文澤、宣灝等人是特務分子預先計劃的白公館在押“要犯”中最後一批槍殺的。這場白公館大屠殺從下午四時左右,一直延續到晚上八九點鐘,共殺害28人。其中譚謨在中特務三槍後未死,醒來後從屍體堆裡逃出來得以還生。當時監獄裡尚有羅廣斌等18人是屬於徐遠舉親手處理的各種“關係”人物,到底如何處理這些人,西南長官公署二處仍在猶豫不決。 就在這時,特務頭目雷天元接到二處徐遠舉的電話指令,告知他“特區”裡的國民黨警衛部隊天明前將撤離。 “估計共軍這一兩天就要進城了,務必在明天拂曉前處理完畢渣滓洞的囚犯和白公館裡剩下的囚犯。”電話那頭的徐遠舉異常沮喪地說道。 “這麼快啊?”雷天元驚恐地反問了一聲,然後臉上抽動著橫肉,道:“放心處座,就是共軍明天進城,我們也絕不會讓手上的那些共黨分子有一個活到天亮的!”

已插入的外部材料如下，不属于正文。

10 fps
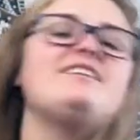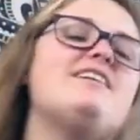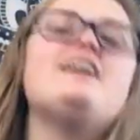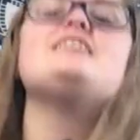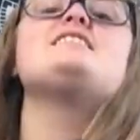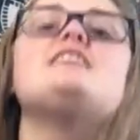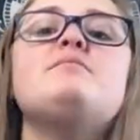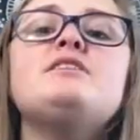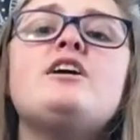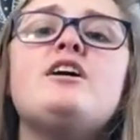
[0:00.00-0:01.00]
Alright, just
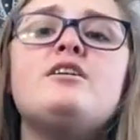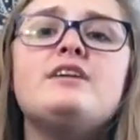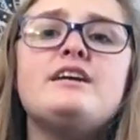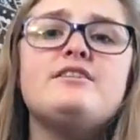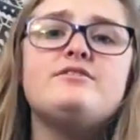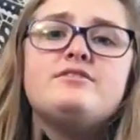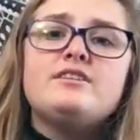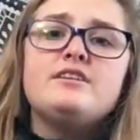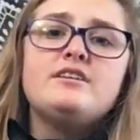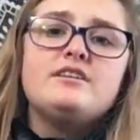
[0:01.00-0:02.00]
let me know if
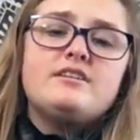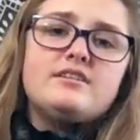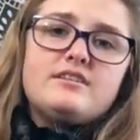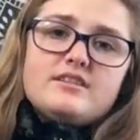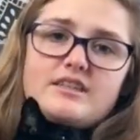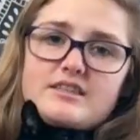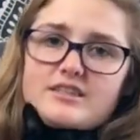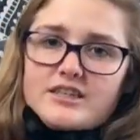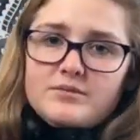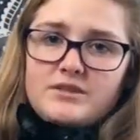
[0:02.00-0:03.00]

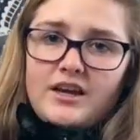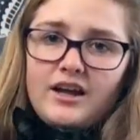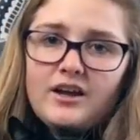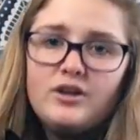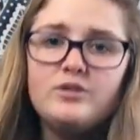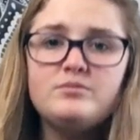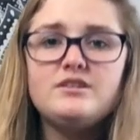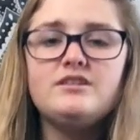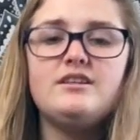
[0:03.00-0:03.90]
these tips helped.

“好,馬上行動!動作要快,要利索!”徐遠舉作最後的交代。 “是!” “叮呤呤——”雷天元的電話又是一陣暴響。 “雷長官,我這裡近200號犯人要處理,照我現在的人手,估計明天上午都處理不完哪!能派點人支援我們嗎?”電話是渣滓洞看守所所長李磊打來的,他在向雷天元求援。 “那這樣吧:我把白公館這邊的人手給你調過去。”雷想了想,說。 “要得嘛!”渣滓洞那邊說完便掛了電話。 “警衛連的人,你們馬上集合!”雷天元命令在白公館外面的偽警衛連武裝人員。 “集合啦!”國民黨特務們忙排成隊,提了槍和其他殺人武器,在雷天元的帶領下,直奔渣滓洞方向。 此後渣滓洞發生的一場血腥的大屠殺我們暫且放一放。回頭再來看看此時的白公館將要發生的事——

此時的白公館像個垂死的老人,方才還是里外三層警戒森嚴、口號聲裡夾著辱罵聲,另加恐怖的槍聲,交織在一起如一座殺人魔穴,這兒會特務頭目雷天元將警衛部隊一拉走,又加上驚恐萬狀的監獄內一下消停了下來,頓時整個白公館顯得空落落又陰森森。 此刻誰最驚恐、最緊張?不是別人,正是殺人魔鬼、剛才還窮凶極惡、瘋狂殺人的看守所所長楊進興。不覺有些心慌意亂,剛才那些被他槍殺的革命者臨死前說的“你必將會受到人民的懲罰”之類的話,像山谷的迴聲一樣在耳邊迴盪,震得腦袋嗡嗡的。是啊,共軍就要打到了,現在形勢緊急而混亂,大官們一個個都在跑,自己一個小人物,萬一跑慢了被解放軍抓住,那可慘透了嘛!再看看這時的歌樂山下,黑糊糊的一片,自己的武裝警衛部隊也撤了,萬一有共產黨的游擊隊摸過來……想到這裡,殺人如麻的楊進興心裡一陣陣發虛。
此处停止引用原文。